Example with getline and realloc of Rows
Since you are using getline to read each line, it will potentially read and allocate storage for an unlimited number of records (e.g. (...)). The way to handle this is to allocate storage for your records (pointers) dynamically, keep track of the number of pointers used, and realloc to allocate more pointers when you reach your record limit. You will need to validate each allocation, and understand you allocate each as a pointer-to-pointer-to-char (e.g. char **each) instead of each being a 2D array (e.g. char each[rows][cols]). (though you will still access and use the string held with each the same way (e.g. each[0], each[1], ...))
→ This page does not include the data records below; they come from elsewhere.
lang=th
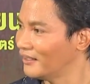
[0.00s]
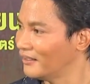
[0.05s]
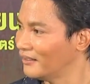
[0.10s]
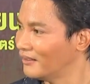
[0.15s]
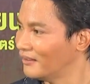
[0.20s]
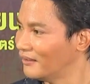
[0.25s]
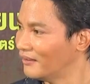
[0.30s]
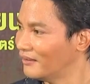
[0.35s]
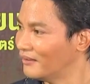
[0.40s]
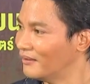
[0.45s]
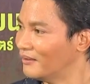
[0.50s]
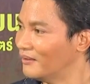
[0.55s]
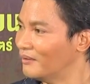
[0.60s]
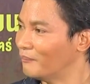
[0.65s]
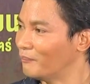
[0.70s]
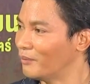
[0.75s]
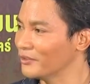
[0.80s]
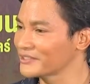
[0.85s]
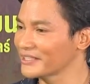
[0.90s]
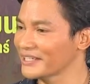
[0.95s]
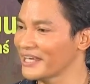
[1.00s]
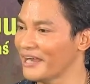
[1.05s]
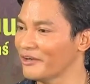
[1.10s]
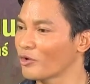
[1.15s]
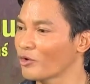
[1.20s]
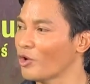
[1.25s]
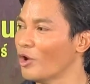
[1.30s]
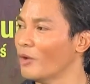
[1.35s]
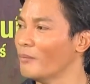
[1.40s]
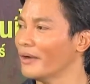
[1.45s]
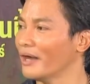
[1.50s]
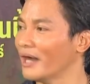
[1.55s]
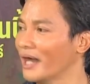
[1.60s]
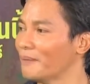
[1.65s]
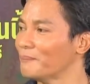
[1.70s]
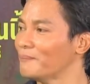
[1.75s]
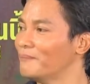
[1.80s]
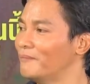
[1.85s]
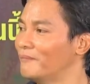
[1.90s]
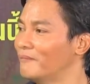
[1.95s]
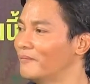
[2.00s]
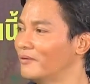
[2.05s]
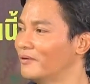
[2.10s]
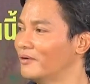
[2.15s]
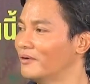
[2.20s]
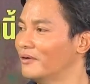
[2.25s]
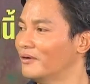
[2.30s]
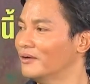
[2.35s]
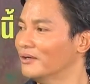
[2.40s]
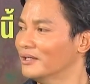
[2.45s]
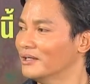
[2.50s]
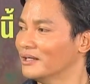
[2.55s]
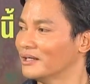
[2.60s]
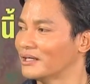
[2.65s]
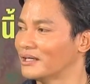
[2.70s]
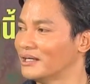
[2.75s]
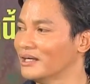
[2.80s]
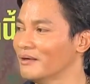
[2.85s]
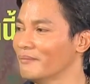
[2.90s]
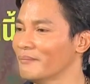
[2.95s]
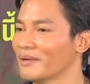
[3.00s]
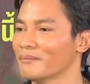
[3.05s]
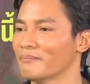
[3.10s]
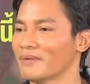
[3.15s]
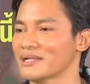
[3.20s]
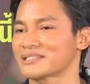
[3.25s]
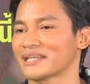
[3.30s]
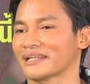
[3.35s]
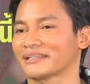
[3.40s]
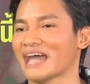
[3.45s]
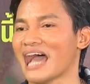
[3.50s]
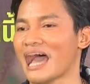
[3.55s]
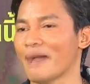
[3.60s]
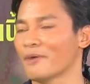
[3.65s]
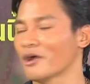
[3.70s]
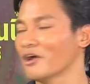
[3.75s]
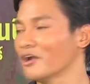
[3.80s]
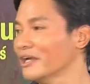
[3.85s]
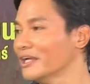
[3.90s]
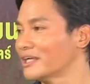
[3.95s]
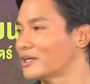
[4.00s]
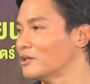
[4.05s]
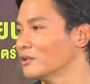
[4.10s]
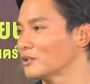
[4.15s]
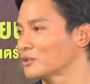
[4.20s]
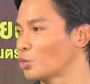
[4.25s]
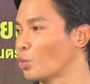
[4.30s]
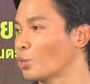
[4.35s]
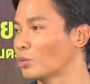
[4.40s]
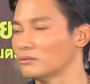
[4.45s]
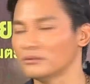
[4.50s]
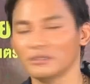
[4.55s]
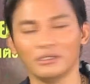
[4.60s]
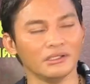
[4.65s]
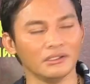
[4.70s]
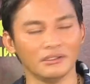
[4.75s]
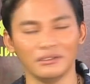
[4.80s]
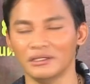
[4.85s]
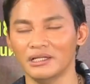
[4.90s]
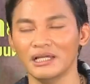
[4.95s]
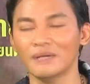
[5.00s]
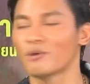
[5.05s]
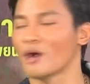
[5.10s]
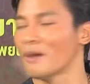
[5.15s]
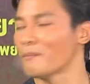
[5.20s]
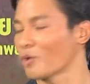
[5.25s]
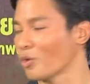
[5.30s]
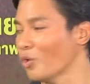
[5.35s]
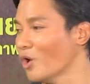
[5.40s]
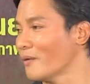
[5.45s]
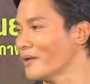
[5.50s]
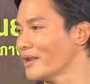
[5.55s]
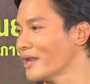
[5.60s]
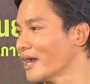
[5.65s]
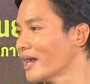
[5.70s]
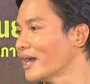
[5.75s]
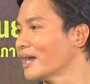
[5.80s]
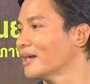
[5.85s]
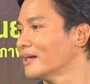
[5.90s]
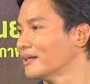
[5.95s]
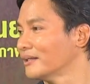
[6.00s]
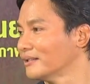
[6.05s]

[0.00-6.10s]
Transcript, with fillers: งเราพจนานุกรมเหรอครับ คือมันมันศรัทธามันก็เลยลืมความกลัวไปเลยฮะ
The code below will read from the filename given as the first argument (or from stdin if no argument is given). The approach is a standard approach for handling this type problem. each is declared as char **each = NULL; (a pointer-to-pointer-to-char). You then allocate an initial number of pointers (rows) for each with:
each = malloc (rows * sizeof *each); /* allocate rows no. of pointers */
if (!each) { /* validate allocation */
perror ("each - memory exhausted"); /* throw error */
return 1;
}
You then use getline to read each line into a buffer (buf) and pass a pointer to buf to the logic we used above. (NOTE, you must preserve a pointer to buf as buf points to storage dynamically allocated by getline that you must free later.)
The only addition to the normal parsing logic is we now need to allocate storage for each of the records we parse, and assign the address of the block of memory holding each record to each[x]. (we use strcpy for that purpose after allocating the storage for each record).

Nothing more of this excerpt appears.